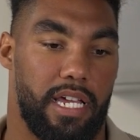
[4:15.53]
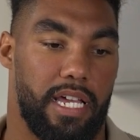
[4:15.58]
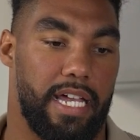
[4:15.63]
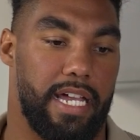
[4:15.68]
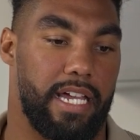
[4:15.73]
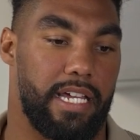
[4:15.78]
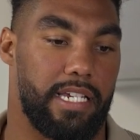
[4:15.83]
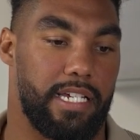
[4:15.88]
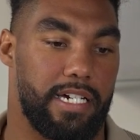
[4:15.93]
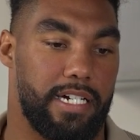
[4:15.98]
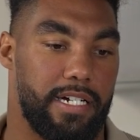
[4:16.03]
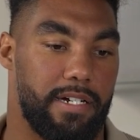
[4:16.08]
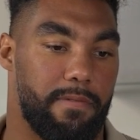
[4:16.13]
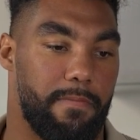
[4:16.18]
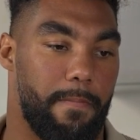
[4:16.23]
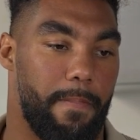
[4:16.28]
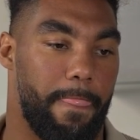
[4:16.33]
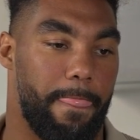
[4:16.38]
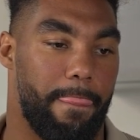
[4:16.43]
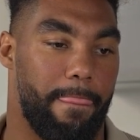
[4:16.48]
And
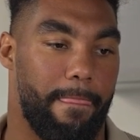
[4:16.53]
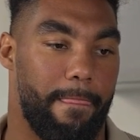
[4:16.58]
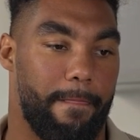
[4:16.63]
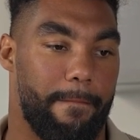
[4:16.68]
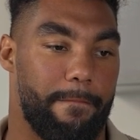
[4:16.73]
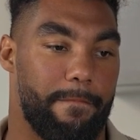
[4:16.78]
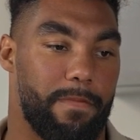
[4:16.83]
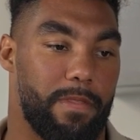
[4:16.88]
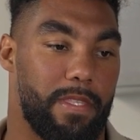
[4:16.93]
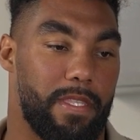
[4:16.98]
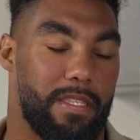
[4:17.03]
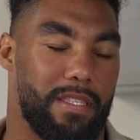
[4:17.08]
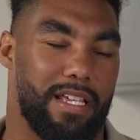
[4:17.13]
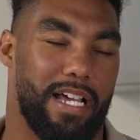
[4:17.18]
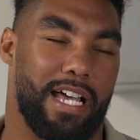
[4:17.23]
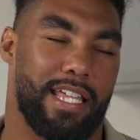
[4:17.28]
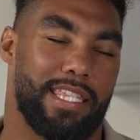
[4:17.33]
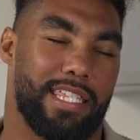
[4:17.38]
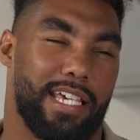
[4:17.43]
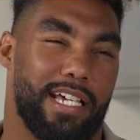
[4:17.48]

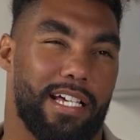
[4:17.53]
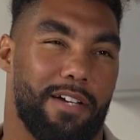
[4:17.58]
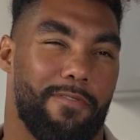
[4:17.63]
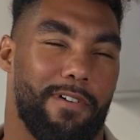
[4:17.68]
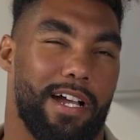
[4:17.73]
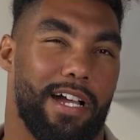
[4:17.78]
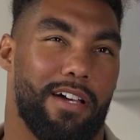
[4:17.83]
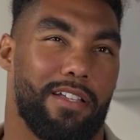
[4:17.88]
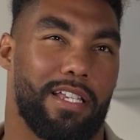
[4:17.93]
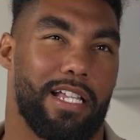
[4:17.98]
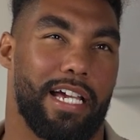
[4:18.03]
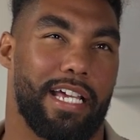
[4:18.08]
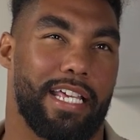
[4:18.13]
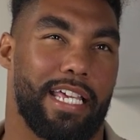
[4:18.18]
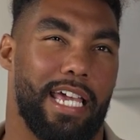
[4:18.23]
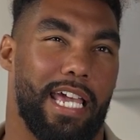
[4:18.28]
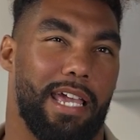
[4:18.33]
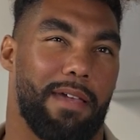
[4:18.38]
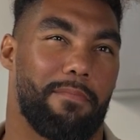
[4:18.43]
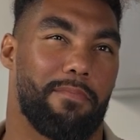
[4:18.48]
I think around like
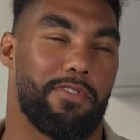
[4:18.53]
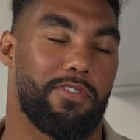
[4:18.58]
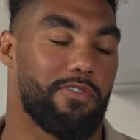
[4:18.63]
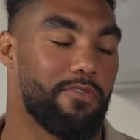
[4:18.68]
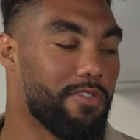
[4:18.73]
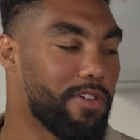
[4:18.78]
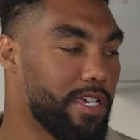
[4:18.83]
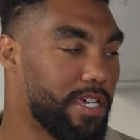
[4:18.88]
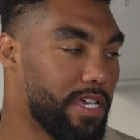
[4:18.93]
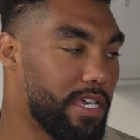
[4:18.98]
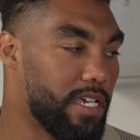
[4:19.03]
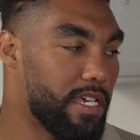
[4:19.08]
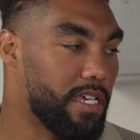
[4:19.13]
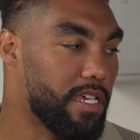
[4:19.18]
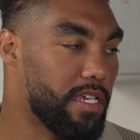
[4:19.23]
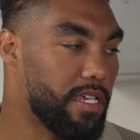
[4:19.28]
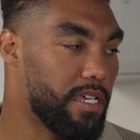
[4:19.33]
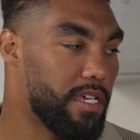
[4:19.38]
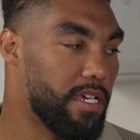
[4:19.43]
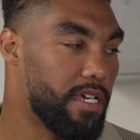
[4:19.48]
game 3,
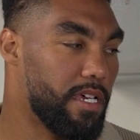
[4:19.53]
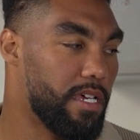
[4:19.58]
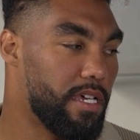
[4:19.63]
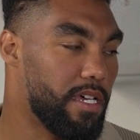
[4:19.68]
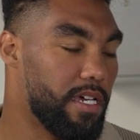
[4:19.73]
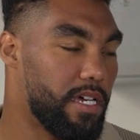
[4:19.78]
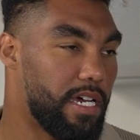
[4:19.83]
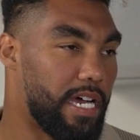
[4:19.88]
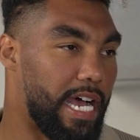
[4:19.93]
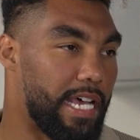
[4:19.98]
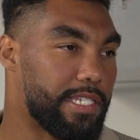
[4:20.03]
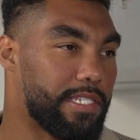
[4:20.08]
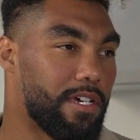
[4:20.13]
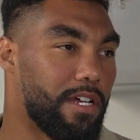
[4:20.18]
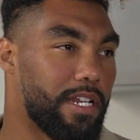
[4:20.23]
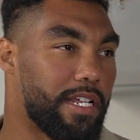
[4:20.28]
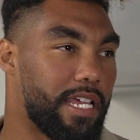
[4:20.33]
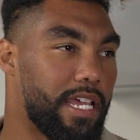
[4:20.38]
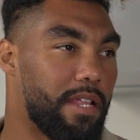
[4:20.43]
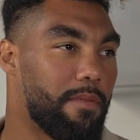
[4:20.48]
I
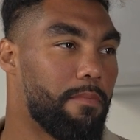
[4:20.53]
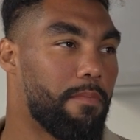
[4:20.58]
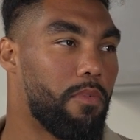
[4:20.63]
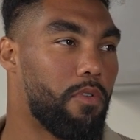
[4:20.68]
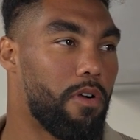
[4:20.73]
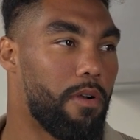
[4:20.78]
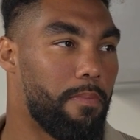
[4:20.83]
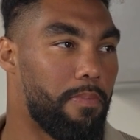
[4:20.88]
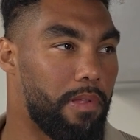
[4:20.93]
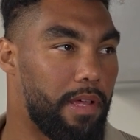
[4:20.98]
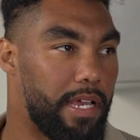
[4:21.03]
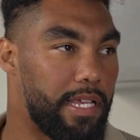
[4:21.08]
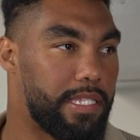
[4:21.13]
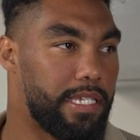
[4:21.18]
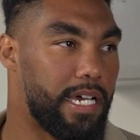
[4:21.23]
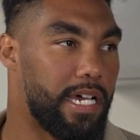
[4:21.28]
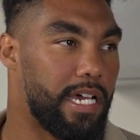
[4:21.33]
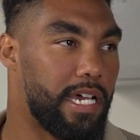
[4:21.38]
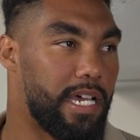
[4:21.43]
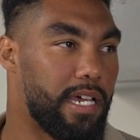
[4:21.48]
started getting more play
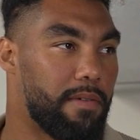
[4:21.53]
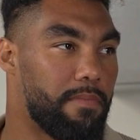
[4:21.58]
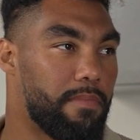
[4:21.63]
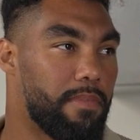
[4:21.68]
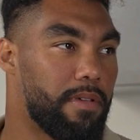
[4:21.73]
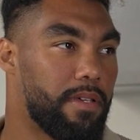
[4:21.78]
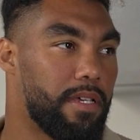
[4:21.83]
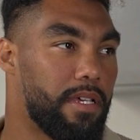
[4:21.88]
time.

━━━━━━━━━━━━━━━━━━━━

- **Work task**
Please transcribe the whole listing above exactly, with the images left out.

- **Finished task**
[4:15.53]
[4:15.58]
[4:15.63]
[4:15.68]
[4:15.73]
[4:15.78]
[4:15.83]
[4:15.88]
[4:15.93]
[4:15.98]
[4:16.03]
[4:16.08]
[4:16.13]
[4:16.18]
[4:16.23]
[4:16.28]
[4:16.33]
[4:16.38]
[4:16.43]
[4:16.48]
And
[4:16.53]
[4:16.58]
[4:16.63]
[4:16.68]
[4:16.73]
[4:16.78]
[4:16.83]
[4:16.88]
[4:16.93]
[4:16.98]
[4:17.03]
[4:17.08]
[4:17.13]
[4:17.18]
[4:17.23]
[4:17.28]
[4:17.33]
[4:17.38]
[4:17.43]
[4:17.48]

[4:17.53]
[4:17.58]
[4:17.63]
[4:17.68]
[4:17.73]
[4:17.78]
[4:17.83]
[4:17.88]
[4:17.93]
[4:17.98]
[4:18.03]
[4:18.08]
[4:18.13]
[4:18.18]
[4:18.23]
[4:18.28]
[4:18.33]
[4:18.38]
[4:18.43]
[4:18.48]
I think around like
[4:18.53]
[4:18.58]
[4:18.63]
[4:18.68]
[4:18.73]
[4:18.78]
[4:18.83]
[4:18.88]
[4:18.93]
[4:18.98]
[4:19.03]
[4:19.08]
[4:19.13]
[4:19.18]
[4:19.23]
[4:19.28]
[4:19.33]
[4:19.38]
[4:19.43]
[4:19.48]
game 3,
[4:19.53]
[4:19.58]
[4:19.63]
[4:19.68]
[4:19.73]
[4:19.78]
[4:19.83]
[4:19.88]
[4:19.93]
[4:19.98]
[4:20.03]
[4:20.08]
[4:20.13]
[4:20.18]
[4:20.23]
[4:20.28]
[4:20.33]
[4:20.38]
[4:20.43]
[4:20.48]
I
[4:20.53]
[4:20.58]
[4:20.63]
[4:20.68]
[4:20.73]
[4:20.78]
[4:20.83]
[4:20.88]
[4:20.93]
[4:20.98]
[4:21.03]
[4:21.08]
[4:21.13]
[4:21.18]
[4:21.23]
[4:21.28]
[4:21.33]
[4:21.38]
[4:21.43]
[4:21.48]
started getting more play
[4:21.53]
[4:21.58]
[4:21.63]
[4:21.68]
[4:21.73]
[4:21.78]
[4:21.83]
[4:21.88]
time.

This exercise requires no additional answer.